● Your objective
With the pictures removed, reproduce exactly the lines from the one that contains "(0.00 s to 1.00 s)" through the last line of the entries below.

============================================================

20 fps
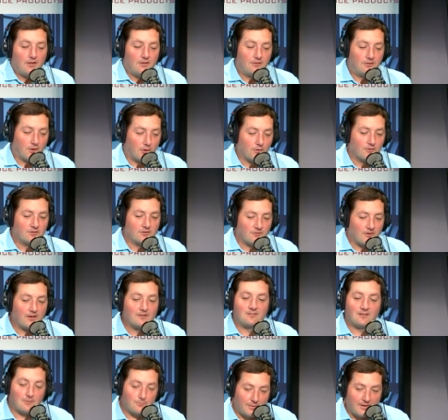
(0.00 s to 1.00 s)
Those of
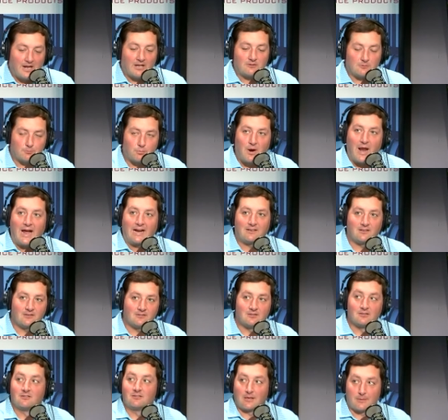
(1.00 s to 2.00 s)
us that have been out to
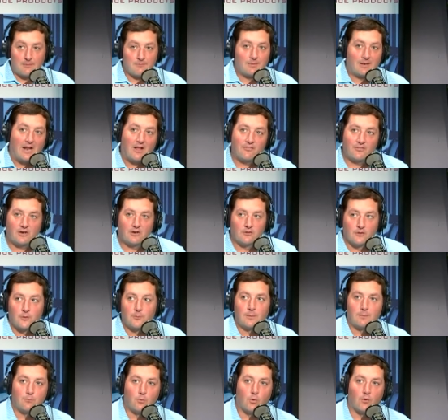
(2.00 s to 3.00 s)
practice, and some have been out there a
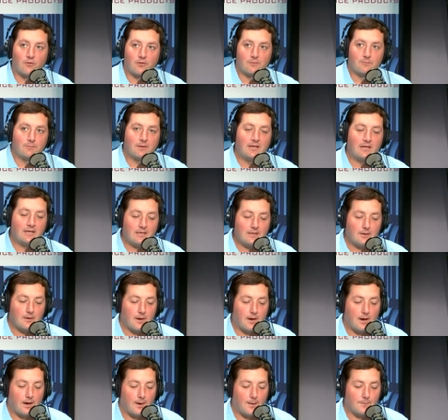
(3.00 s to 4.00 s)
little bit more than me,
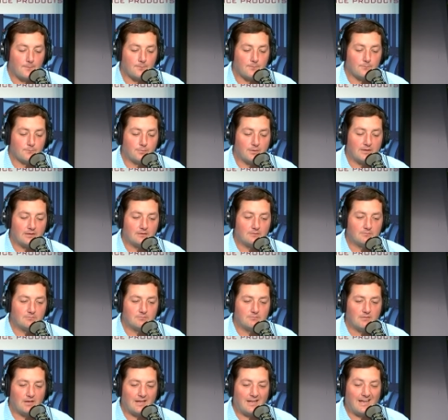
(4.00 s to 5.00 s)
but
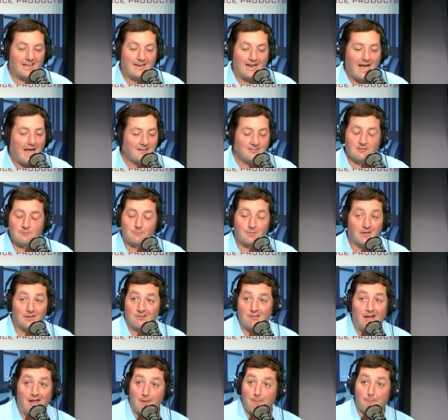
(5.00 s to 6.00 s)
it hasn't been a
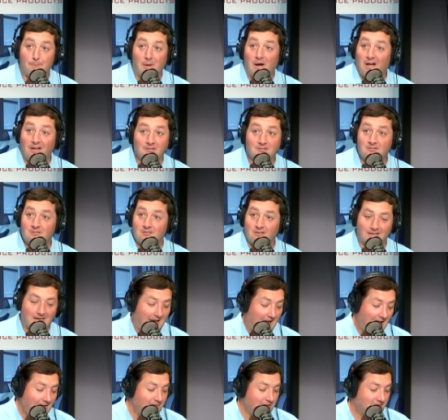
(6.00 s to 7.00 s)
lot of busts. Like,
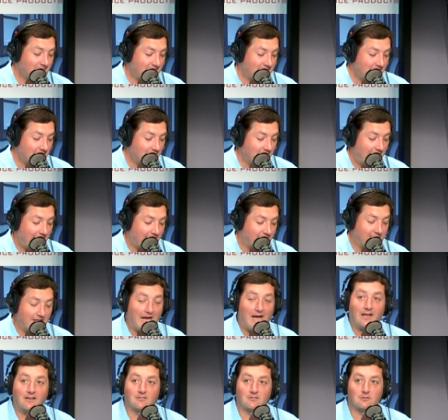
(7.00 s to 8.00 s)
I haven't seen a lot of
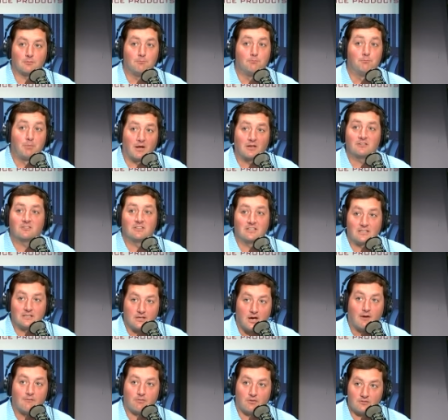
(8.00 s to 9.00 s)
guys busting
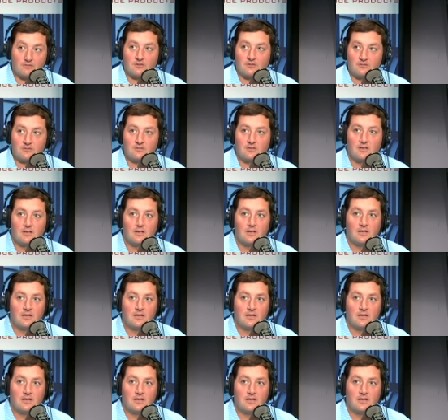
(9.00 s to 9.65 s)
coverages.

============================================================

● Result below
(0.00 s to 1.00 s)
Those of
(1.00 s to 2.00 s)
us that have been out to
(2.00 s to 3.00 s)
practice, and some have been out there a
(3.00 s to 4.00 s)
little bit more than me,
(4.00 s to 5.00 s)
but
(5.00 s to 6.00 s)
it hasn't been a
(6.00 s to 7.00 s)
lot of busts. Like,
(7.00 s to 8.00 s)
I haven't seen a lot of
(8.00 s to 9.00 s)
guys busting
(9.00 s to 9.65 s)
coverages.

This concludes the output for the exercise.